The Clarity is a first novel by Keith Thomas. Mr. Thomas writes for television and the movies. So his first book is not typical of a debut. I would categorize The Clarity as science-fiction horror story. If it were a movie, the release date would be late October. Warning: this book is full of suspense and some gruesome scenes.
A psychological experiment, primarily using orphans, is at the center of the plot. The main characters include a mother and daughter. The mom was part of the experiment, but escaped. Somehow the side-effects of the scientific trial are passed on genetically to her daughter.
Psychologist to the Rescue
The story begins in a run down complex on the outskirts of Chicago. A neighbor/babysitter asks Dr. Matilda Deacon visiting the building to look in on Ashanique, the daughter, while the mother, Jan, is at work. The brief visit intrigues the psychologist but the sudden return of the mom cuts the encounter short.
Unfolding events prompt Jan and Ashanique to contact Dr. Deacon for help. The action picks up as a murderer tracks all three down. The villain is also a former subject of the psychological study. He did not escape with the other participants of the science experiment. Now he is a killer controlled by the group continuing the study.
The plot has several twists and turns. A romantic interest for Dr. Deacon, a local policeman, enters the story. Kojo Omaboe serves as both a protector and a sounding board for Matilda. Their relationship lends reality to the story.
The sci-fi aspect of The Clarity revolves around the experiment. The scientists were focused on the brain. Both drugs and electroshock were used on the subjects. Some of the patients react differently and become the Null. This leads to great conflict with The Null patients seeking revenge.
Memories and flashbacks are a major part of the book. The characters affected by the experiment are bombarded by reflections of past history, not necessarily their own. A key to the plot is the recovery of a chemical equation which would negate the memories. And the negative side effects.

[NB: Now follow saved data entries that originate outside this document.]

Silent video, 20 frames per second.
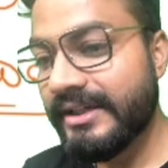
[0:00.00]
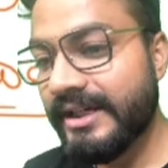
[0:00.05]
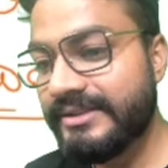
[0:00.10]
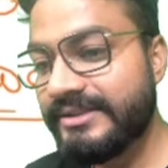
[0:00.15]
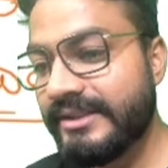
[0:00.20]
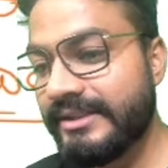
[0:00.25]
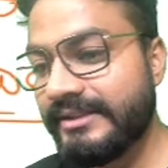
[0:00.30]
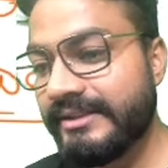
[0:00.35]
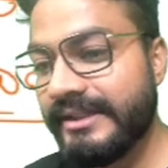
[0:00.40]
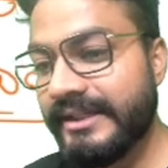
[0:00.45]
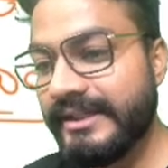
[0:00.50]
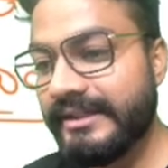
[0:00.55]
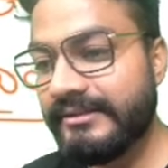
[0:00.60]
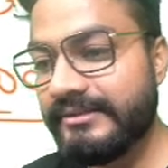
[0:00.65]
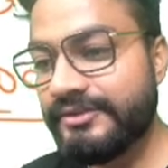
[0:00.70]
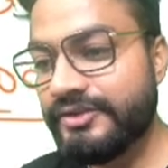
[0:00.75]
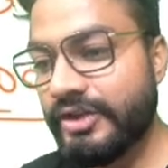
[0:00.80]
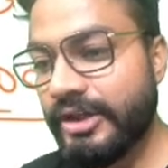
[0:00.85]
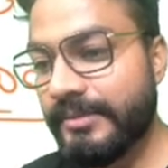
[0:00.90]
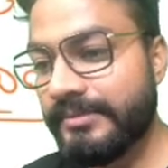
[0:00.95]
अच्छा तीन
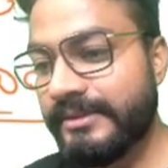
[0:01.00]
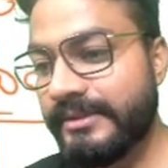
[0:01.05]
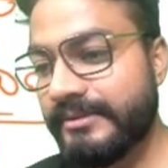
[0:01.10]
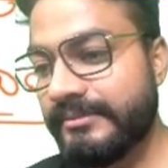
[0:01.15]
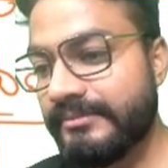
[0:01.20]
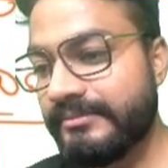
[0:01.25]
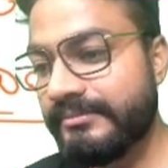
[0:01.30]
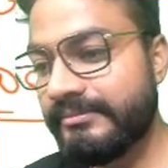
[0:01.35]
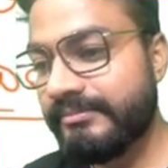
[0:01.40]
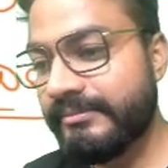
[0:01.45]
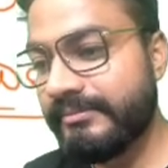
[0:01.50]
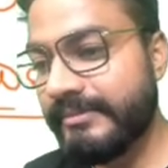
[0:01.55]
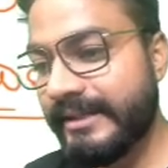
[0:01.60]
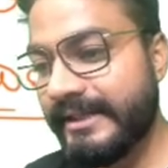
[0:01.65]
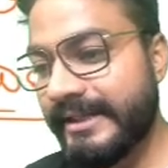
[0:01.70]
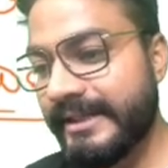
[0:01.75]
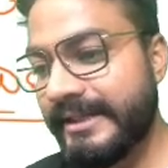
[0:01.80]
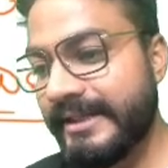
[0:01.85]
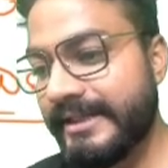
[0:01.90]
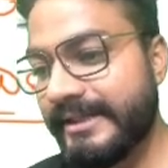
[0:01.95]
जो आपने
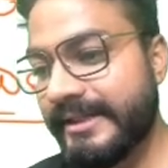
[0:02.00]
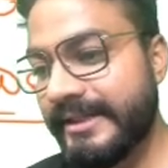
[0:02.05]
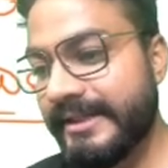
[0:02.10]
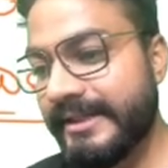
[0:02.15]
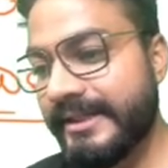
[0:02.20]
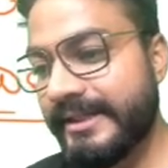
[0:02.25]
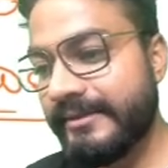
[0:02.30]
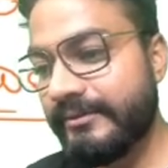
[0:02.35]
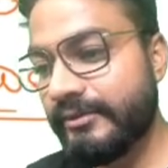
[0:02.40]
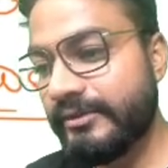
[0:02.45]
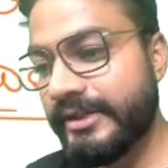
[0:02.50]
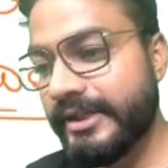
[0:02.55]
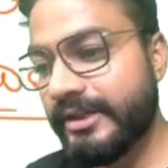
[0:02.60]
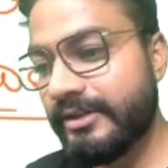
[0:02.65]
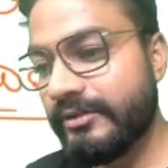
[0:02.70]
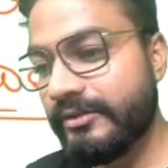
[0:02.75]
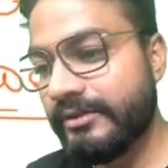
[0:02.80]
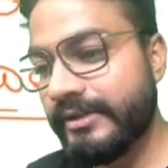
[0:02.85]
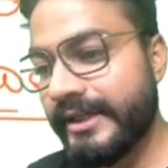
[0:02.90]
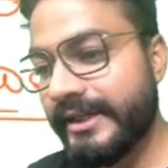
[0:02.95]
वैरायटी देखी है वो देख
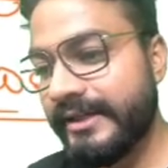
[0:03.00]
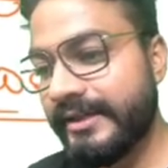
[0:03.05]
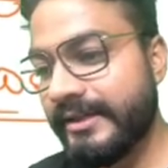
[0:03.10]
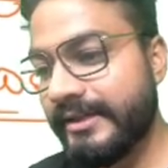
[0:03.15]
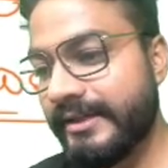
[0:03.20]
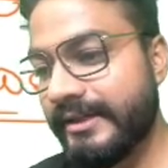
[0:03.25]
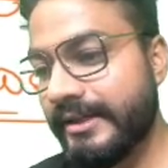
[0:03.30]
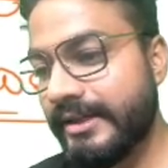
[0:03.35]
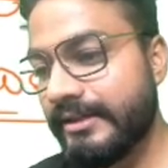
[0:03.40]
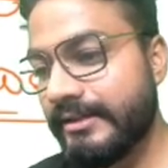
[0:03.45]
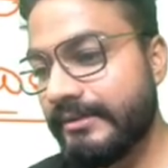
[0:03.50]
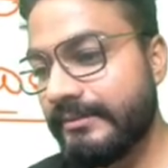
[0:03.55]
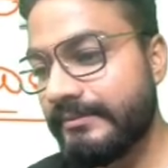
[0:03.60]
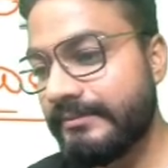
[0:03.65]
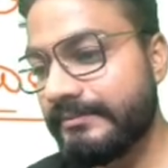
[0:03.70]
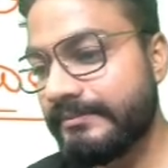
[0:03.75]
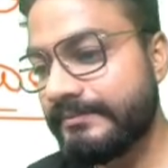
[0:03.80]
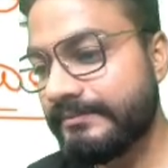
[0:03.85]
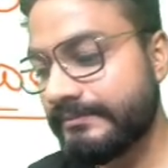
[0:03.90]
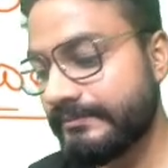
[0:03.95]
लो एक घरियाल
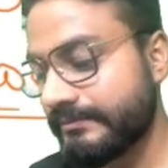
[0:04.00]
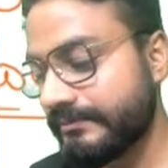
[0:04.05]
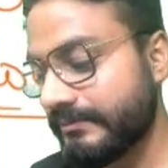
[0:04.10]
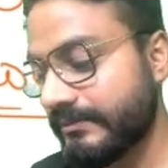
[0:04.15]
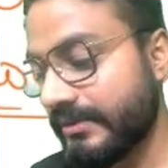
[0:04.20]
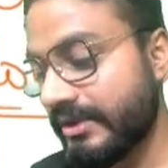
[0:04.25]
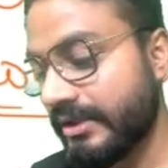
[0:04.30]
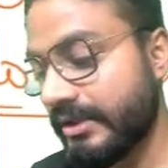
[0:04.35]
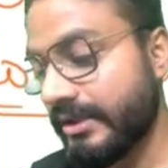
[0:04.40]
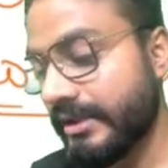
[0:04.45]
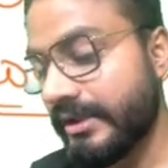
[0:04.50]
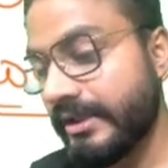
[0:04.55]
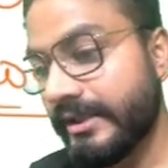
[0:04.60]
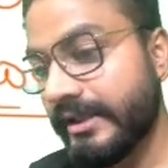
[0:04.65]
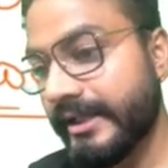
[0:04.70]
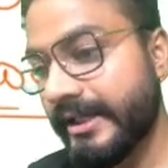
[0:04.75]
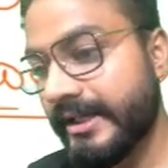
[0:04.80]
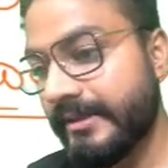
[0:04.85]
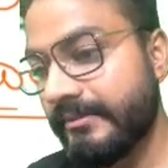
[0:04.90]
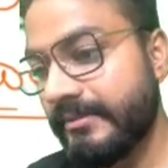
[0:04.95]

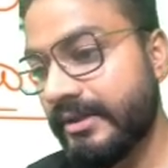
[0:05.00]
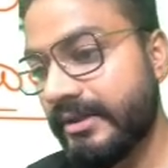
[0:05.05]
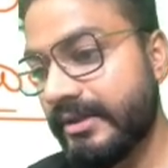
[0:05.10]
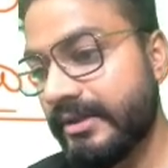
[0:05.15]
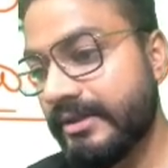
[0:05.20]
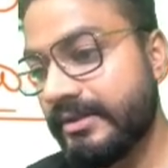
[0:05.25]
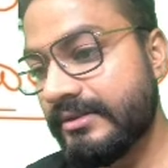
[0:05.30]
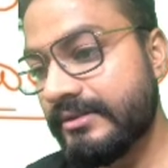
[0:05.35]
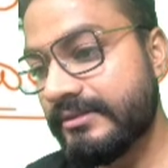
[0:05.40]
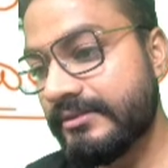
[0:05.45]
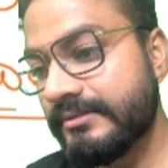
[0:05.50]
एक मगर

Keith Thomas strikes terror in the reader’s heart with some of his scenes. Yet other parts of The Clarity are akin to existentialism. The idea of memory tracing back through DNA is hard to grasp. But as the side story of Dr. Deacon’s dementia ridden mother indicates, the memory process of the brain is still an unknown and uncontrolled. Who knows what powers the brain may hold?
The Clarity accurately conveys the threshold science is standing at with respect to unlocking the mysteries of the brain. Thomas weaves reality and future unknowns in a masterful way. The one caveat is the many gruesome scenes. They are graphic. The tortures sent chills through my body. I am not sure I could handle a film version unless my eyes were closed! If you want an edge of your seat thriller, The Clarity fits the bill.